The sunflowers have grown quite tall (the fence posts are five feet), and some of the flowers are dinner-plate size (that’s a bumblebee on the flower head below for size reference).

But have you ever really inspected the interior of one of these complex flower heads?

The outer, yellow petals are really individual infertile ray flowers.  The center, disk flowers open from outer toward inner rows, a few layers at a time.  The yellow-tipped anthers stick up from the central part of each flower, presenting a disk of pollen for the lucky pollinators.

Once fertilized by the many bees that visit these flowers, each of the individual flowers produces one seed.  The entire flower head can produce as many seeds as there are individual disk flowers.  So the question is, how to pack as many of those flowers as possible into the circular head.

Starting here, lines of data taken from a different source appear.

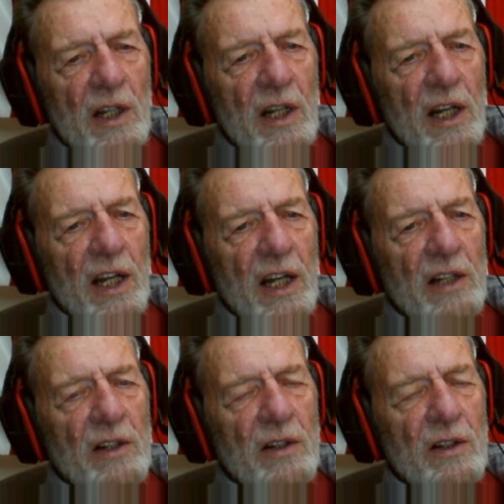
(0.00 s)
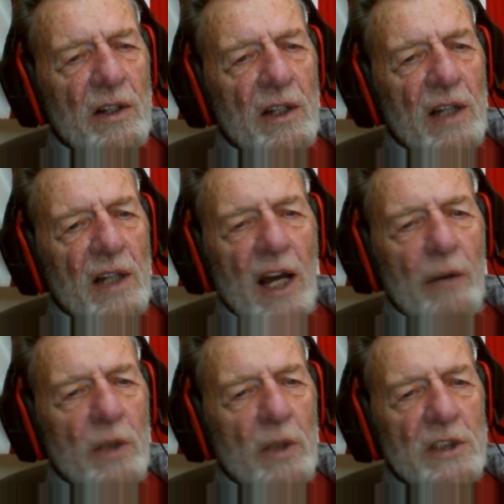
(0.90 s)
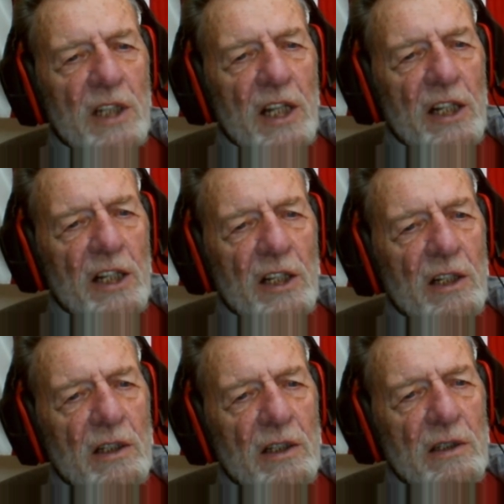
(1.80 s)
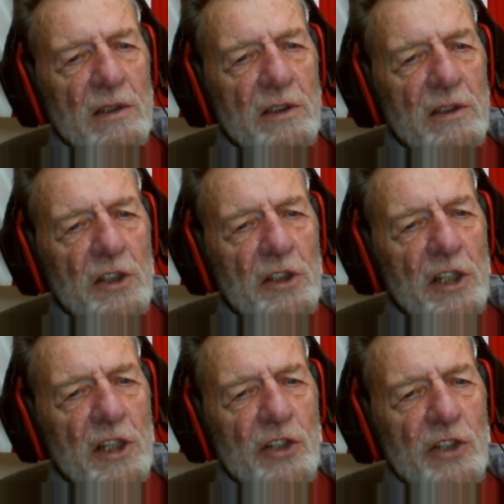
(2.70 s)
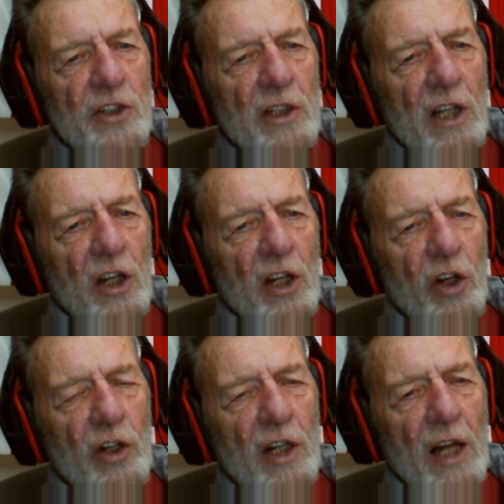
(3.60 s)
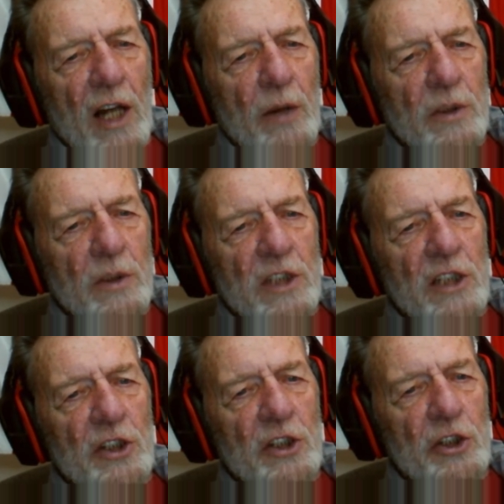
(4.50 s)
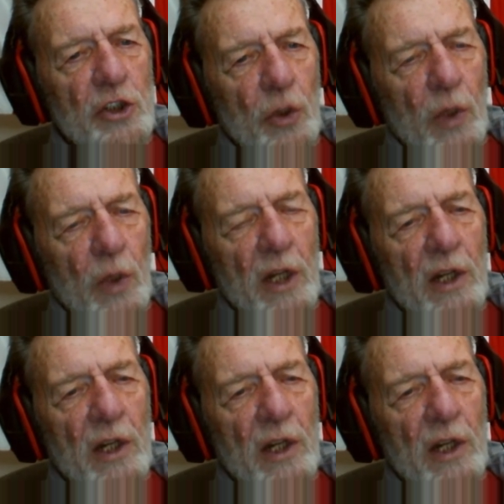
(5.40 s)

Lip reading: And I wasn't into teaching and learning. I was into doing.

This pattern is not random.  Each disk flower (or potential seed) lies at an angle of 137.5 degrees from its neighbor.  Lined up from center to outer rim, the flowers (or seeds) describe two sets of spirals, one curving to the left, and one curving to the right.  This is the formula for maximal packing into circular space, and has been termed the “golden angle”.

As explained by mathematicians, divide a circle into two sections, such that the ratio of the large arc to the small arc is the same as the ratio of the entire circle to the large arc.  The golden angle is that created by the smaller of the two arcs, exactly 137.5 degrees.

(http://en.wikipedia.org/wiki/Golden_angle)

Applying the golden angle to the construction of the flowerhead, we get the following sort of pattern.

Pretty darn smart of those plants!

A crop of sunflowers growing in northwestern Minnesota near Crookston.